The May 2008 assignment service at Wisconsin Lutheran Seminary, Mequon, marked the first time a student was assigned to be a graduate mission associate—a new category of world mission assignments created by the seminary and WELS World Missions. Graduates will now be able to gain cross-cultural experience in world mission fields without foregoing important stateside training their vicar year.

Jonathan Bare of Owosso, Mich., was the only mission associate assignment this year.

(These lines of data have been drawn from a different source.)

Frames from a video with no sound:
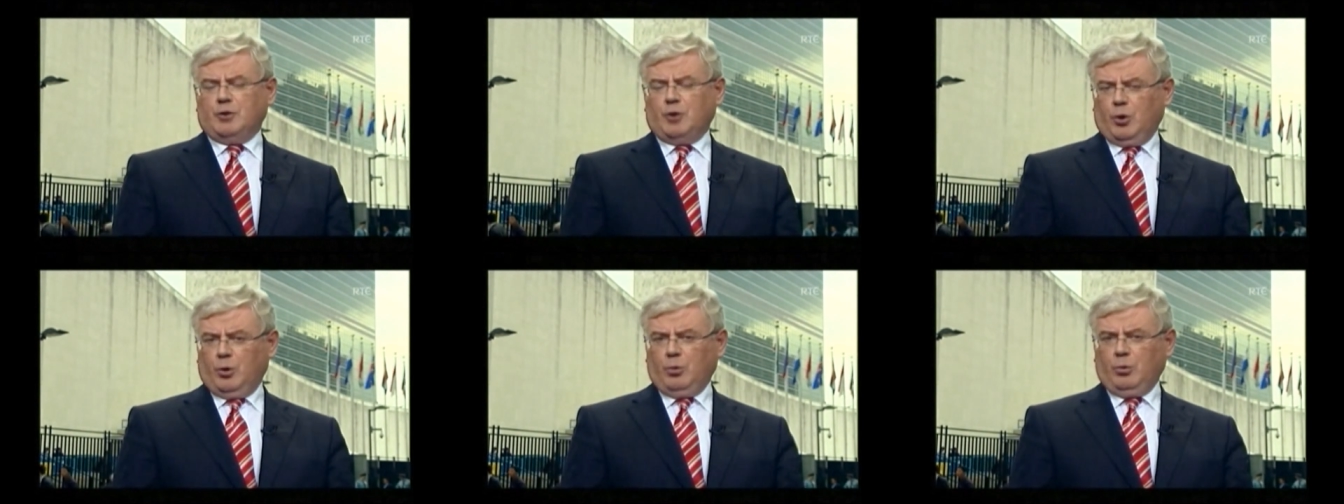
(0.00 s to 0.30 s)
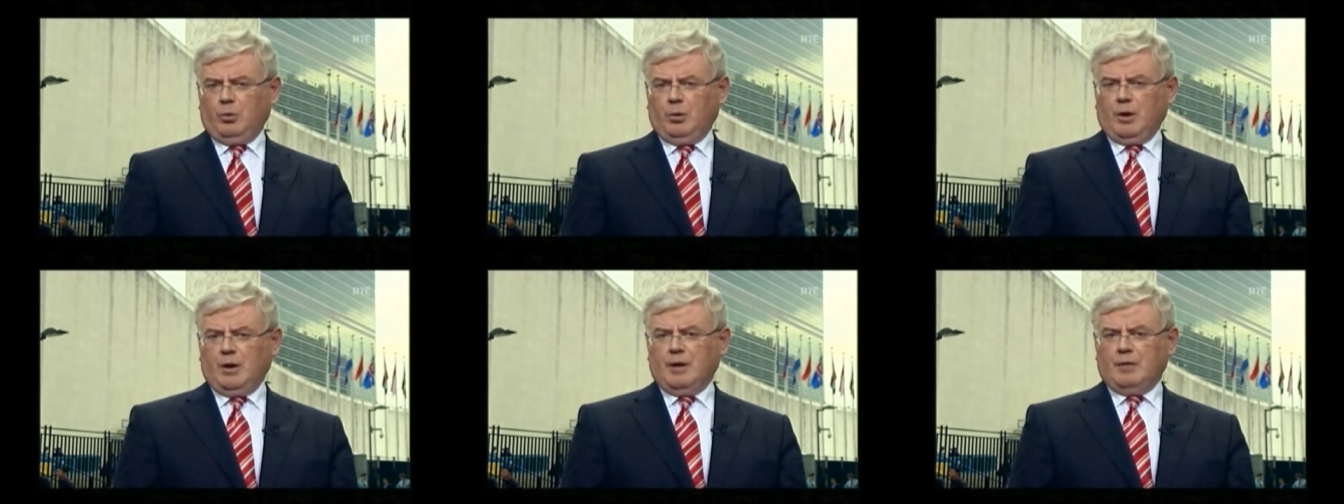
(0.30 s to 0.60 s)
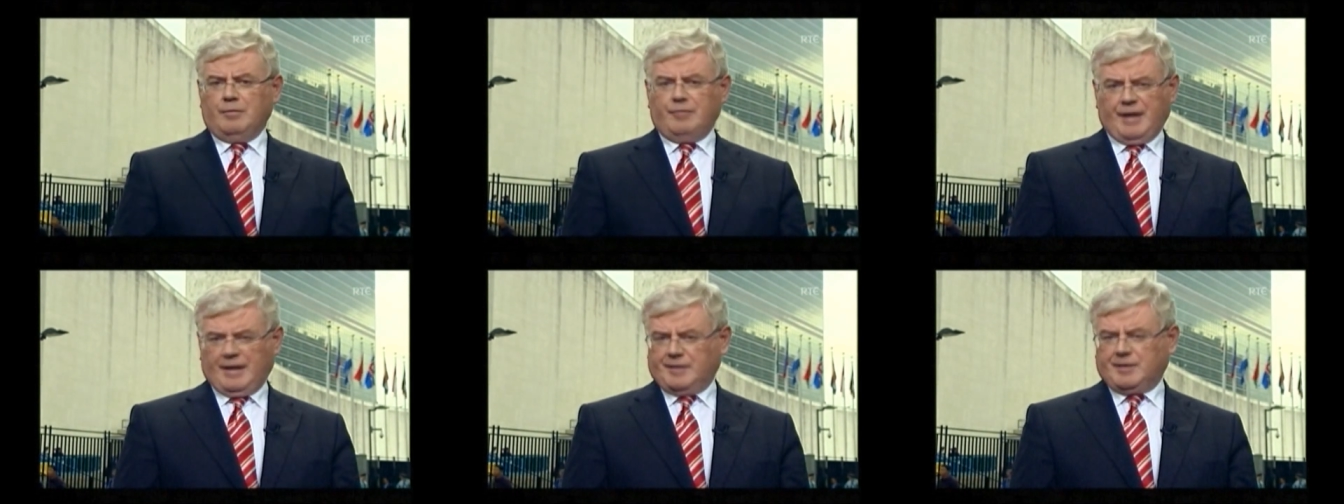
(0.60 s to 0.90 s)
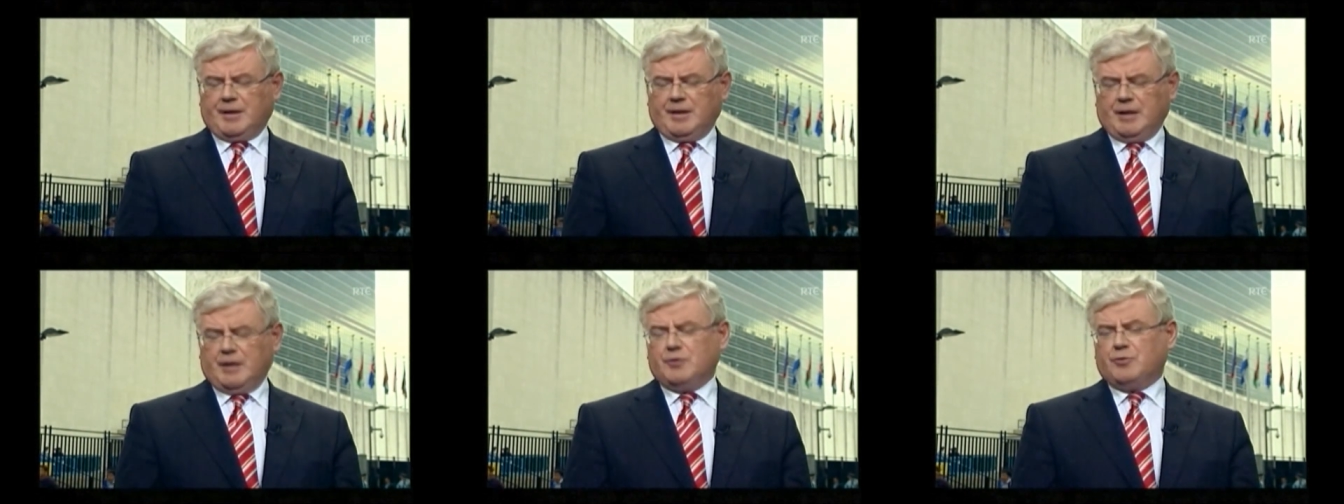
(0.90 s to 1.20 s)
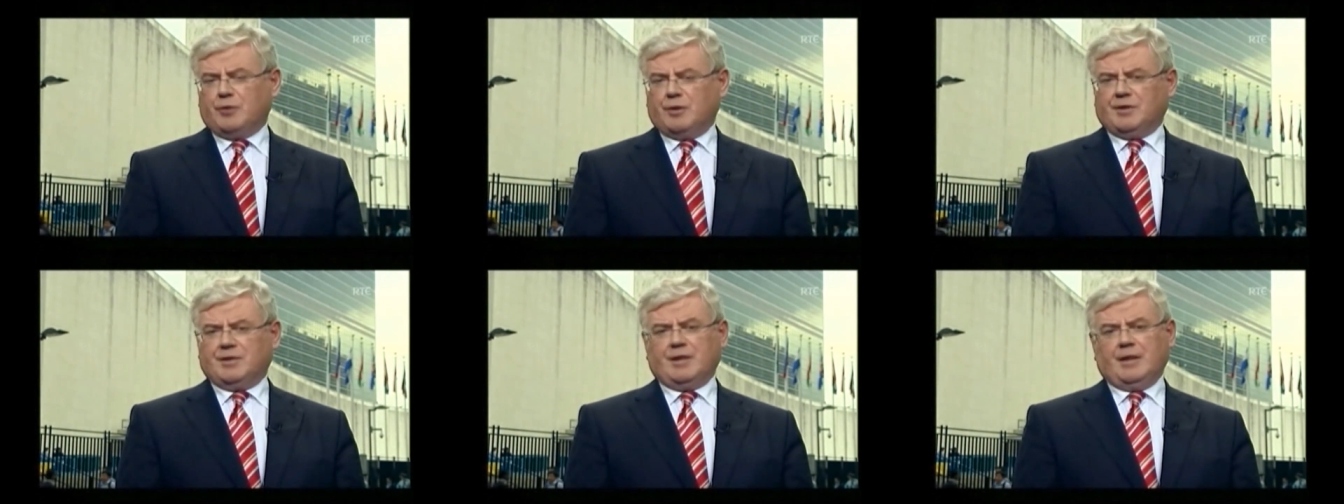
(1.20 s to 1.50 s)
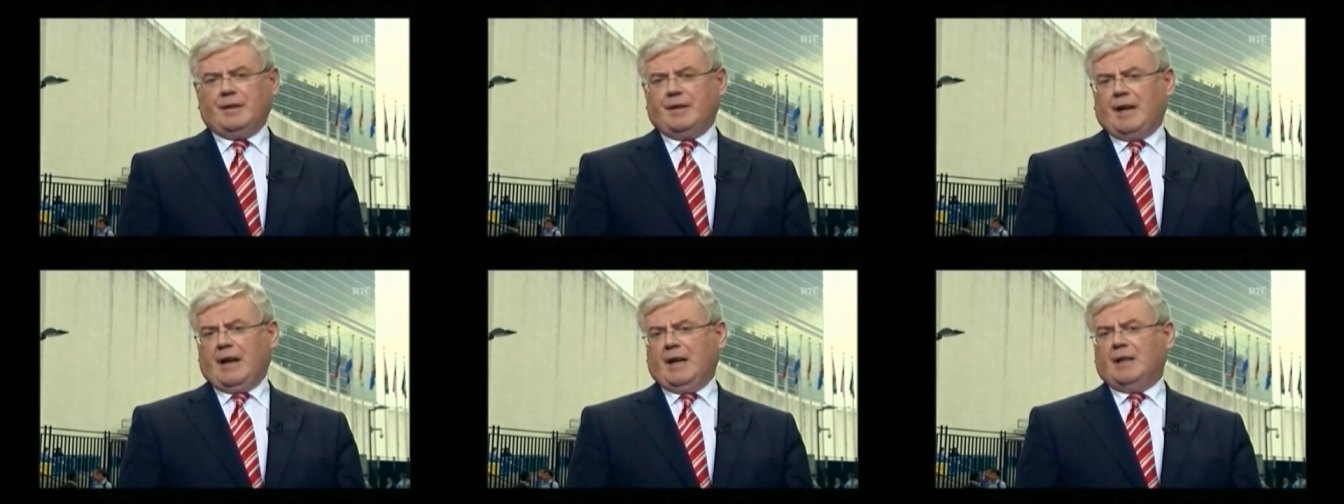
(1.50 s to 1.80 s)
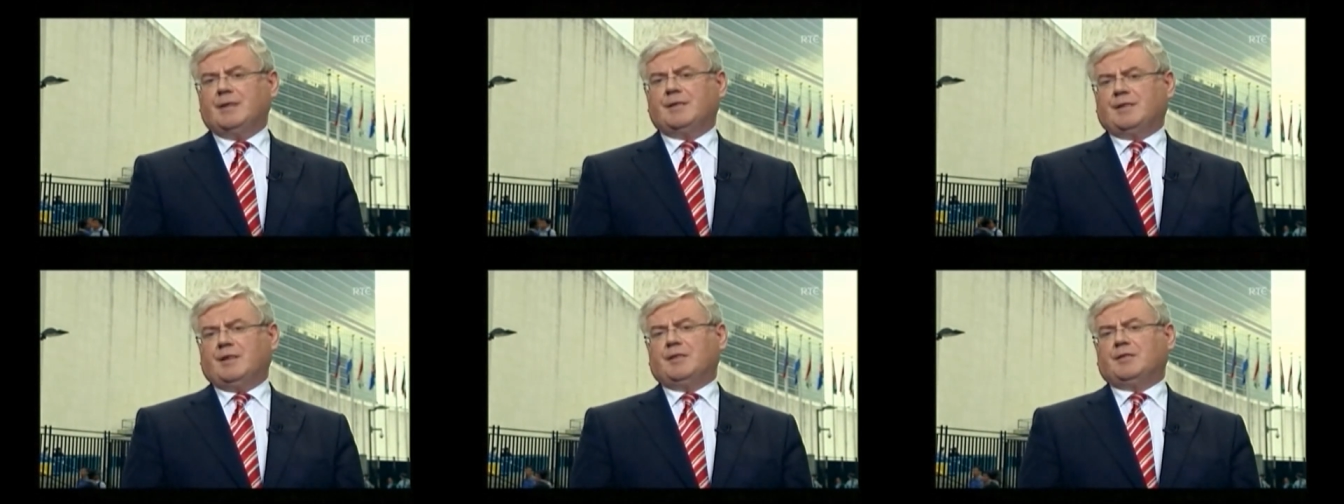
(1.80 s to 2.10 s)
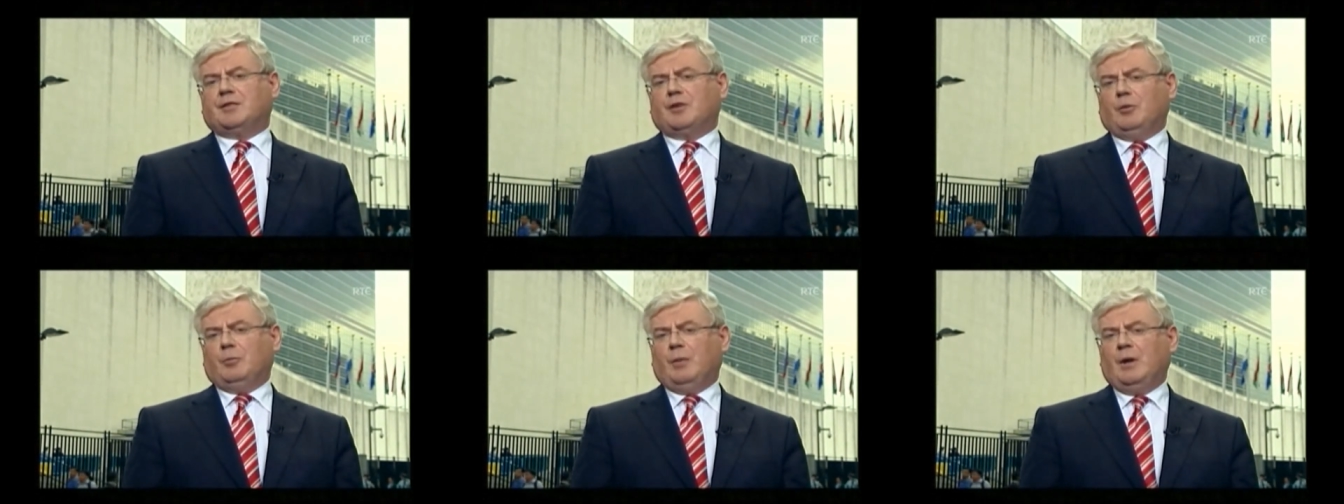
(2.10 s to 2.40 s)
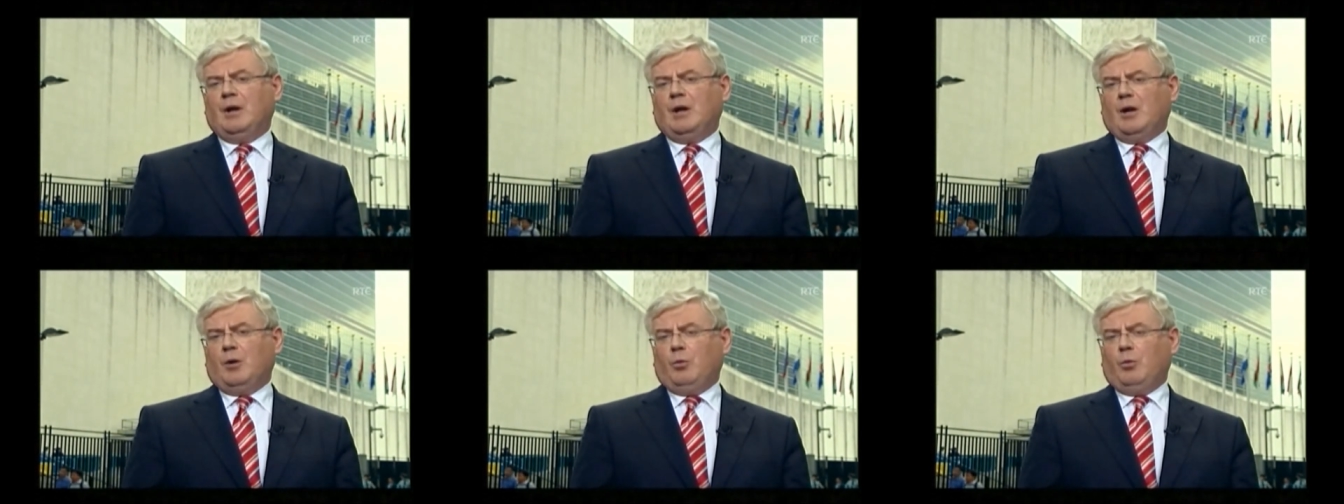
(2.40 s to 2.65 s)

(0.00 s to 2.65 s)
no vested interest in the health system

He will serve in Southeast Asia and provide spiritual care for American volunteers teaching English as a Foreign Language to Chinese-speaking people.

“I’m very excited to go over to Asia and be part of this new ministry,” says Bare. “Doors are opening up that allow us to share the gospel message with people who are starving to hear it, and what a privilege and honor that is.”

According to seminary President Paul Wendland, this new assignment category was created in response to the growing number of requests for vicars to serve in mission settings. He says the cross-cultural experiences students receive in foreign mission fields are an important part of ministry training—but after their senior year, most graduates are assigned to a stateside parish.

“If they go [into world mission settings] as vicars, they may feel a deficit in experience in their call to a stateside parish,” says Wendland. “For that reason, we thought the best of all possible worlds—where a person can have both the cross-cultural experience and [stateside] experience as a vicar—is to send them out as graduate mission associates.”

Requests for graduate mission associates come from the various world fields and their administrative committees. Associates are then selected by the Assignment Committee. 

Mission associates serve for two years and partner with workers already in that field. Following an evaluation at the end of their two years, the mission associate may receive a permanent call to that field or be reassigned to a stateside parish. “If it doesn’t seem to be a good fit, well, that’s unfortunate—we just lost some time and foreign missions are an expensive prospect,” says Pastor Dan Koelpin, administrator of WELS World Missions. “But we are still benefitting by getting people exposed to cross-cultural work.”

Wendland agrees. “I think more and more that servants of the Word in the Wisconsin Synod need to grow in our understanding that we are citizens of the world. Therefore it becomes critically important to increase our cultural understanding and our ability to handle the changing culture without losing our moorings on the unchanging Word.”